Schadenfreude Hangover

Published on

When I fantasized about my ex getting what he deserved, I imagined something beautiful. Something poetic. A dramatic third-act reckoning. Maybe he’d see me across a dimly lit bar, glowing under the soft flicker of a candle, laughing effortlessly at something a much hotter man had said. Maybe he’d overhear someone at a party mention my name in a reverent tone, and he’d have to step outside for some air.

But instead, the universe handed me something deeply unsexy: he got fired.

A minor infraction. A technicality. A ridiculous, small-stakes mistake that somehow cost him everything. He didn’t fly too close to the sun—he tripped on a loose shoelace and fell headfirst into the ocean.  And now I feel like a Dickensian villain who wished suffering upon the undeserving.

I wanted the thrill of his misery, not the burden of it.

I should be sipping a Cosmopolitan, basking in the schadenfreude of it all.

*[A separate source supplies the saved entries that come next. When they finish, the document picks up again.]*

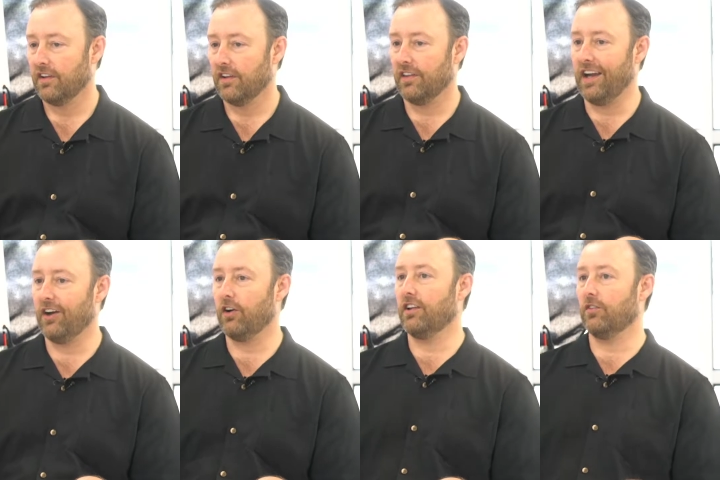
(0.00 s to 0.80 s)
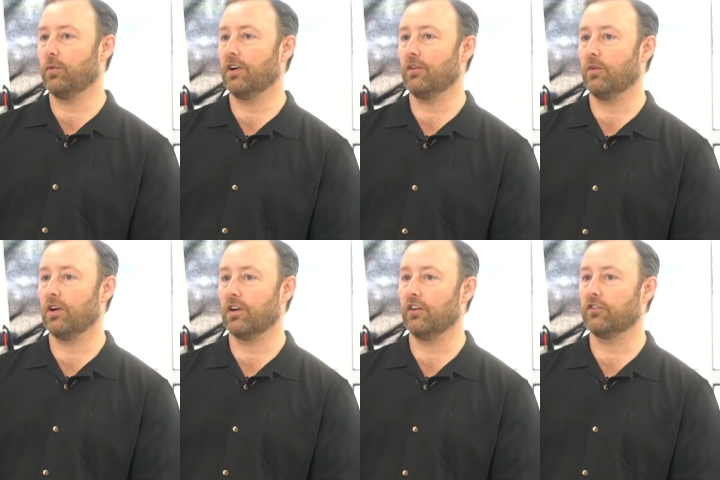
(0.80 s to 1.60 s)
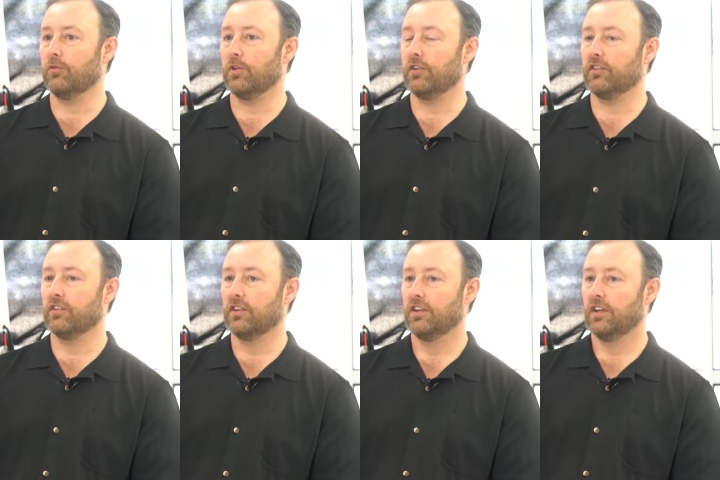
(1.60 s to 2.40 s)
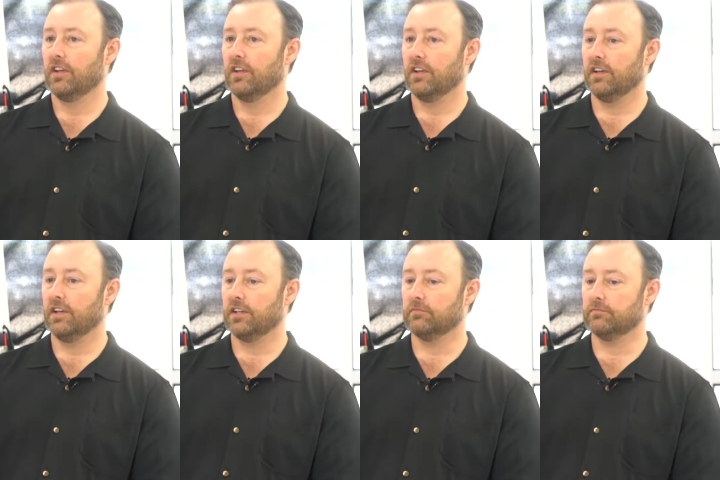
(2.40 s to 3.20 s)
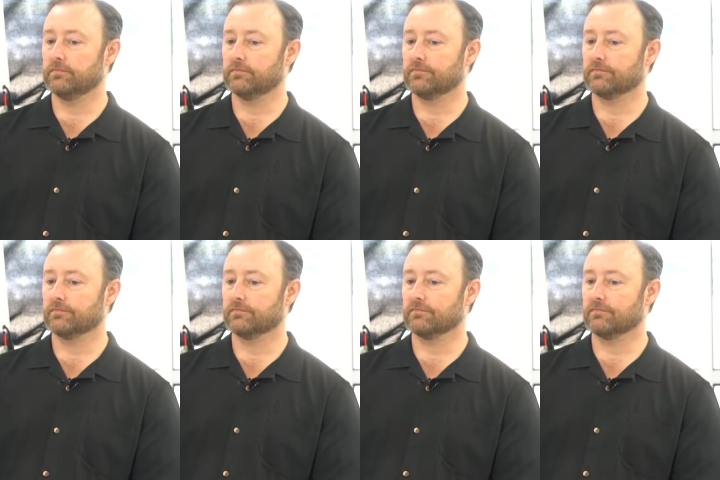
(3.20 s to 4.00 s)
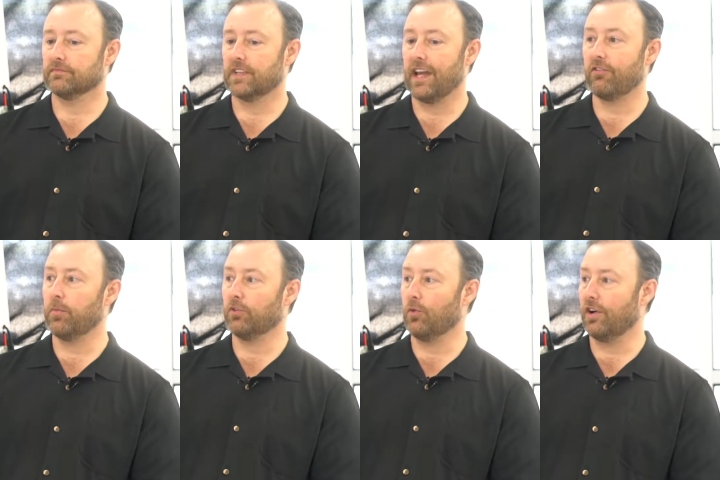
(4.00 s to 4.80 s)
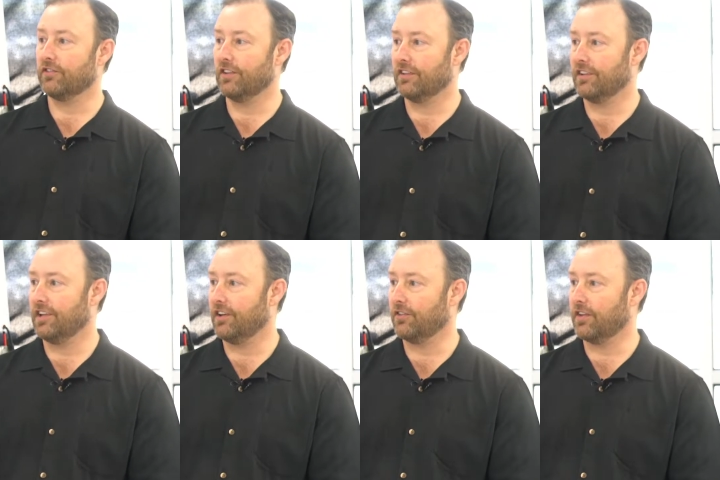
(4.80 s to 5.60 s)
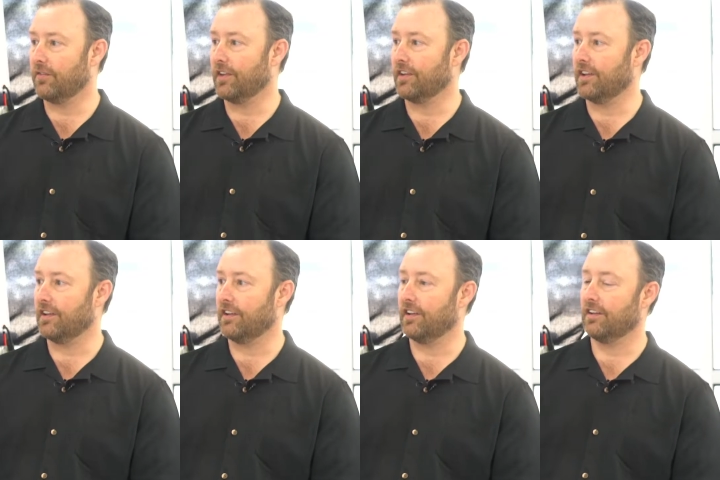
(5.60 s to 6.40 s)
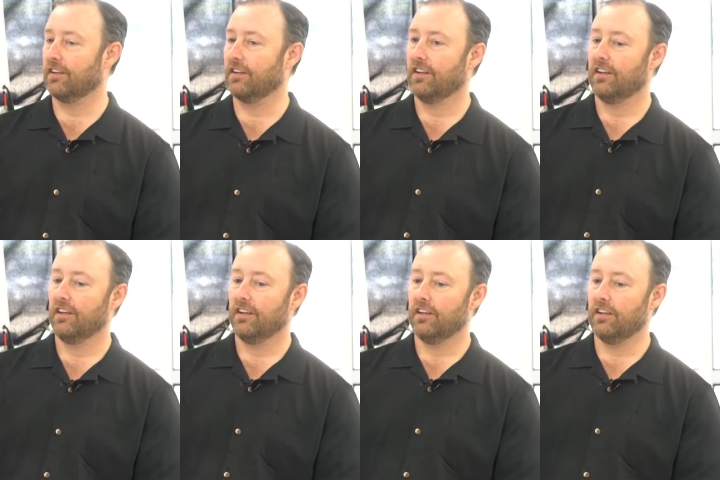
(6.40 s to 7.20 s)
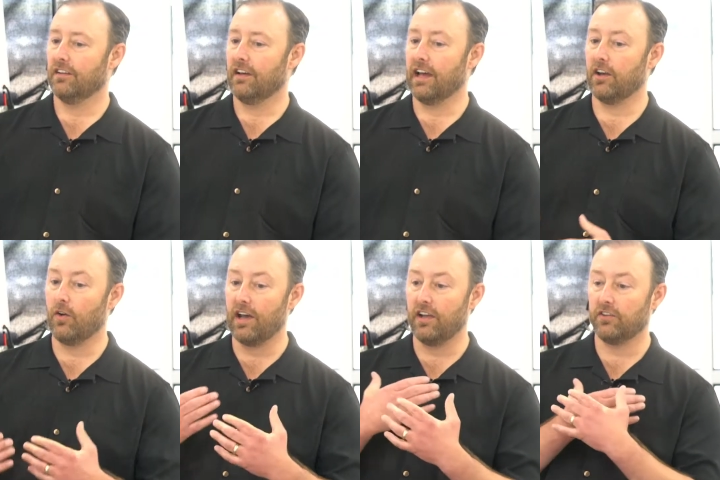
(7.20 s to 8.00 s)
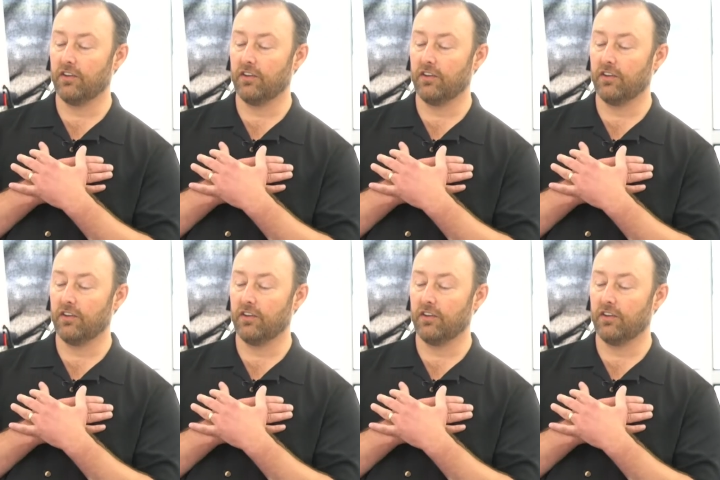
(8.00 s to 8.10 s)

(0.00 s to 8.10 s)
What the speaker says: areas where customers have the most question. You know, something that I know I as a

But instead, I suddenly became the patron saint of unemployed losers. Mourning a downfall that I had wanted—just not like this.

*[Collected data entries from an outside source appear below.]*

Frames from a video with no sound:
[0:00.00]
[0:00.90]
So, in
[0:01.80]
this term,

And this is the problem with hating someone so much that you accidentally start caring again. Because the second I heard the news, my first instinct wasn’t smug satisfaction. It was guilt. I immediately pictured him sitting in his dumb little apartment, eating cereal at 2 p.m., spiraling into some half-assed identity crisis. I wanted him to be lightly ruined, the way a man in a Bergman film is—tortured, brooding, forever smoking a cigarette in a dimly lit room, staring off into the void. 

Instead, the universe absolutely bodied him.

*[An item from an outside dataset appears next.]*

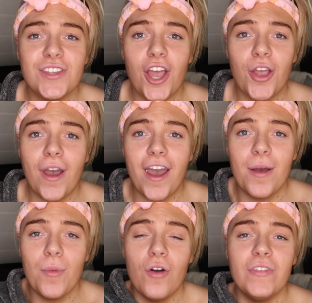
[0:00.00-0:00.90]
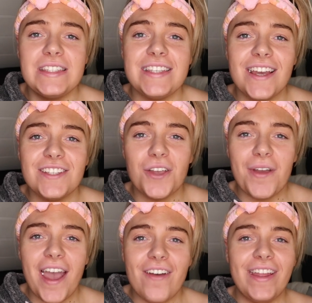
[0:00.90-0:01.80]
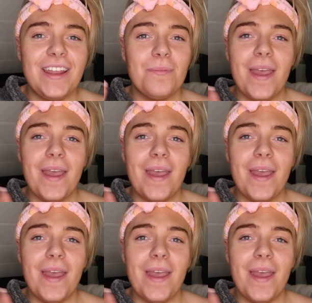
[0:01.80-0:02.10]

So obviously I don't have any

And then, because I am pathologically female, I started worrying. How will he pay rent? Does he have savings? Will he be okay?

Like, hello? Am I his mother now?

And here’s the real kicker: If I had gotten fired, he would not be having a moral crisis about it. At best, he’d text a mutual friend, “Damn, lol,” and then go back to scrolling TikTok. But me? I’m questioning if my hatred for him was so powerful that it actually manifested as divine retribution.

And that, unfortunately, is the true tragedy: No matter how much you hate them, no matter how justified your rage is, you will never fully enjoy their suffering. Because at the end of the day, you still cared.

If he gets desperate enough, he’ll probably start a Substack about “resilience” and try to sell a course on monetizing your failures. Maybe then I’ll finally get my revenge.